BY SEAN CLARK
Author: D.W. Golden
Eloquent Books, 2008
Best ebook deal: Not Available
I love reading small-run books. I always have the feeling I’m in on a secret when I read a book most readers have never heard of. This feeling is tinged with sadness though, as there are so many good books that just don’t get the attention they deserve. Though they sometimes lack the precise polish of books put through big editing factories, independently published and small-run books are often more creative and original than mainstream fare. There’s also something charming about reading a labor of love that feels more like the author’s uncompromised vision than an attempt at character branding or serialization (as often seems the case with middling YA).
Purple Butterflies is just this kind of book: it is both creative and charming. And you’ve probably never heard of it.
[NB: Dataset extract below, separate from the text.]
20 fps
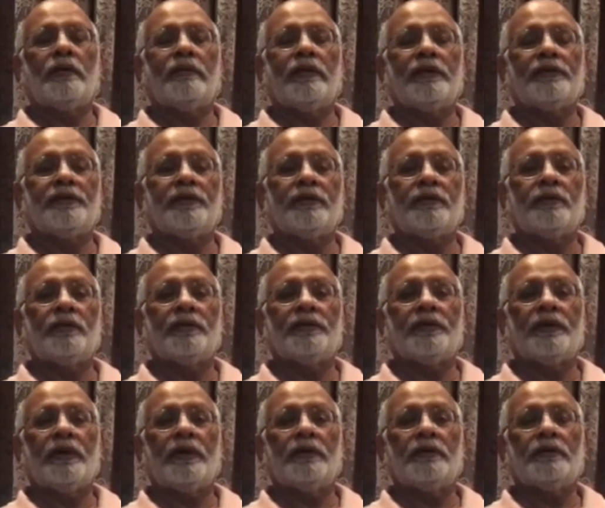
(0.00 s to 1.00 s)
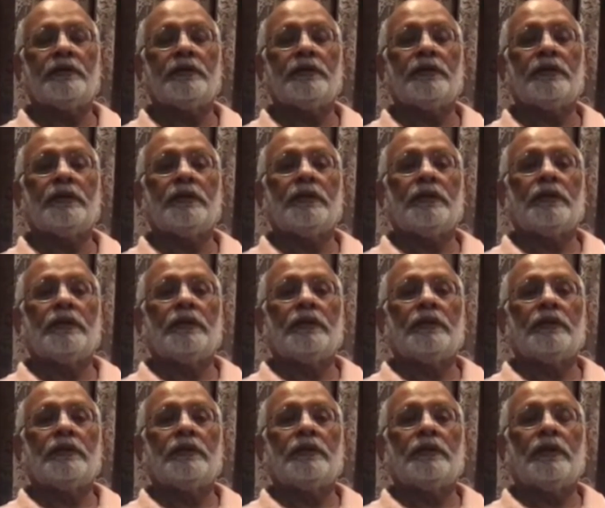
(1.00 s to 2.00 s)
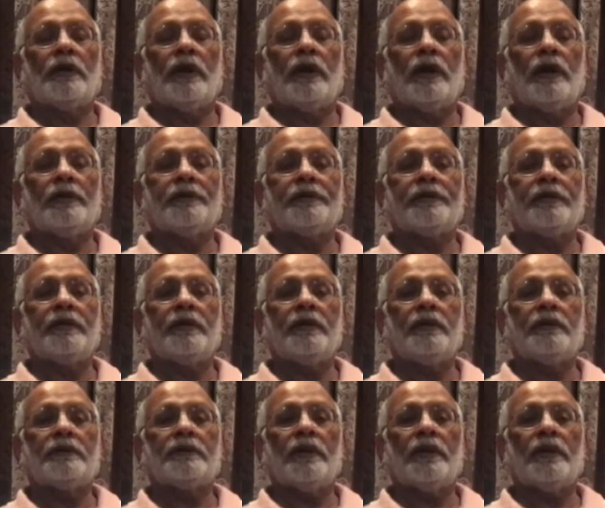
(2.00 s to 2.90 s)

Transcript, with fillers: खातिन हजरात आज की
This novel is geared toward a young female reader, though any fan of young adult literature will find this to be an enjoyable read. It is well paced and structurally satisfying, though it is in many ways a conventional work, sticking to the young-outcast-empowered-through-magic mold. Obese fourteen-year-old Darby (cruelly referred to as “Fatty” by many, including her vicious and abusive uncle) learns her uncanny ability to communicate with animals is due to fairy blood in her veins. And while this grants her power, it also burdens her with the heavy task of protecting the planet.
Most impressive about this book is the creativity of the mythos. Golden cleverly blends fairy tale mythology (fairies, ogres, warlocks) and Greco-Roman mythology (Titans) with biblical lore (fallen angels) and evolution (including an archaeopteryx). The blend is deftly executed and makes for a compelling, almost political backstory: good and evil battle for the planet amid a much more domestic environmental battle over real estate development. It never gets too preachy, which is commendable when dealing with such material, and the action carrying the themes is engaging and fun. Solid characterization (especially of Darby’s friend Lucy and aunt Sharon) rounds things out nicely.
My only complaint is that Darby’s transformation makes her effortlessly beautiful, undermining her character development. This is a slight gripe though, and I can forgive the planet’s savior a bit of exercise ethic. All in all Purple Butterflies is a fun and creative book, and will make an excellent choice for any young female reader hungry for new reading material.